• Requirement: Determine how many lines in the entries below contain the word "frames". The reply is that number alone.

━━━ Records provided ━━━

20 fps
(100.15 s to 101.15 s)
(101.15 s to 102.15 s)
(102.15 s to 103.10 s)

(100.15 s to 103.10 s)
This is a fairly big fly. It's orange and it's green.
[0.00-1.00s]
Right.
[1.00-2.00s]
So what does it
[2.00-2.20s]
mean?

━━━
━━━ Records provided ━━━

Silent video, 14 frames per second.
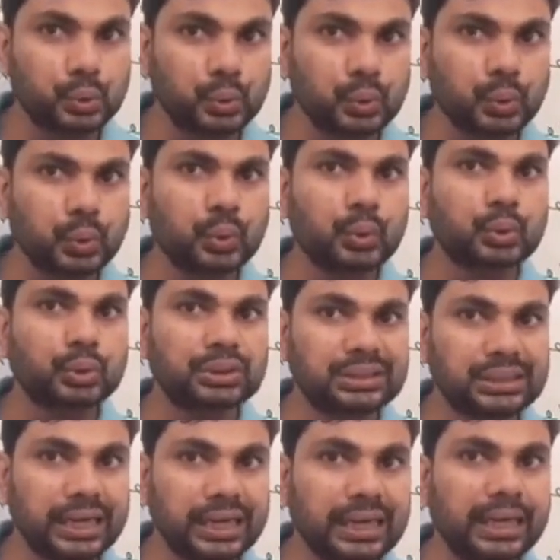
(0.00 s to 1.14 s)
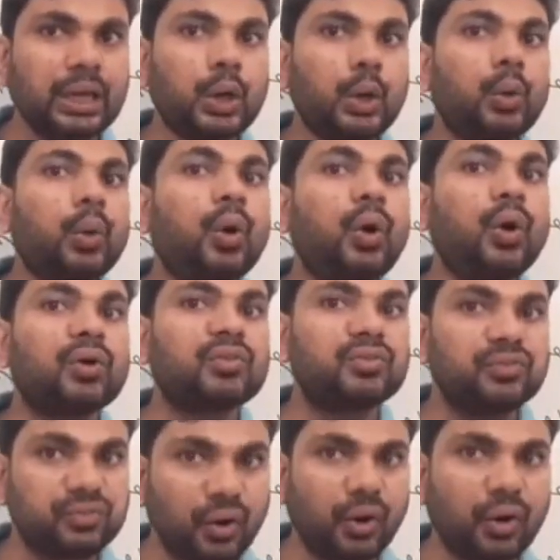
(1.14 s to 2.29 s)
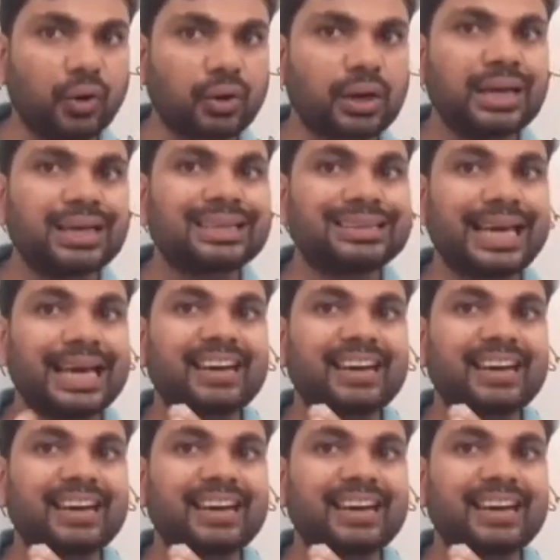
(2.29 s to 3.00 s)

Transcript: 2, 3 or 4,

━━━
━━━ Records provided ━━━

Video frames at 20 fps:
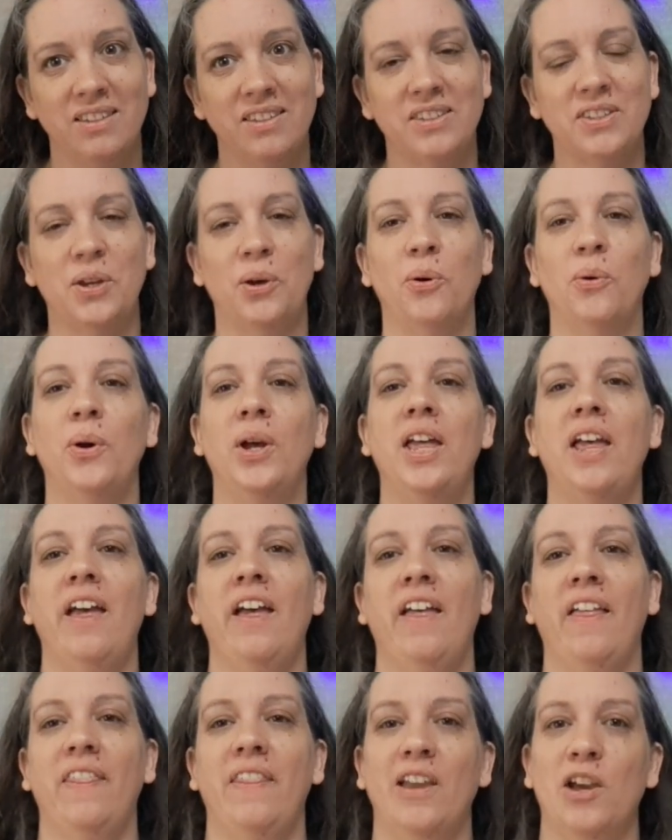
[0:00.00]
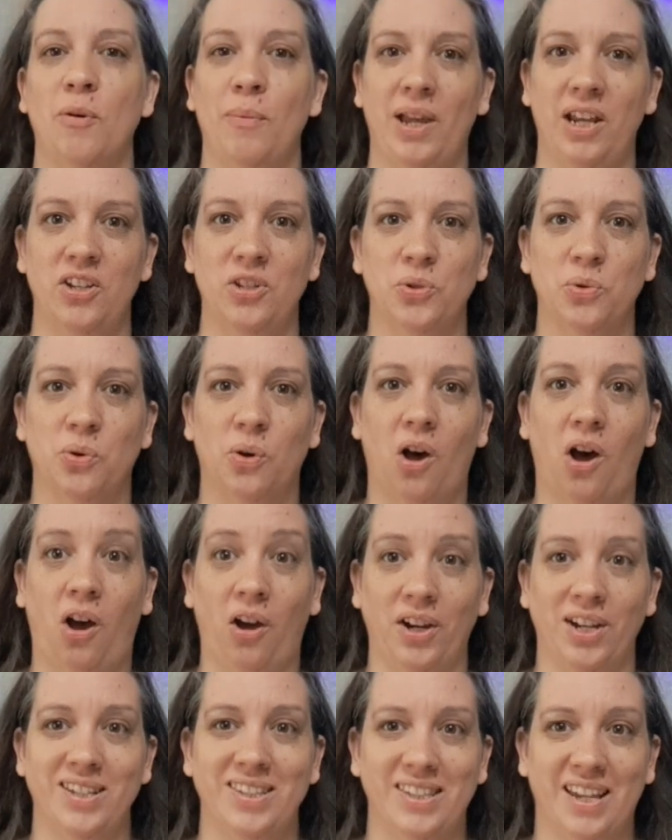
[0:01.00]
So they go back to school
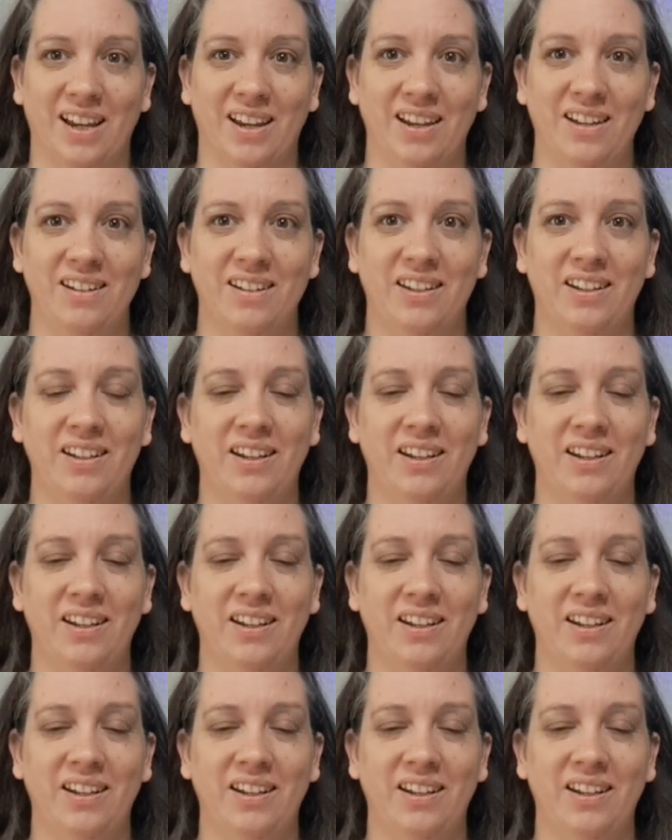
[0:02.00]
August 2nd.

━━━

• Reply: 2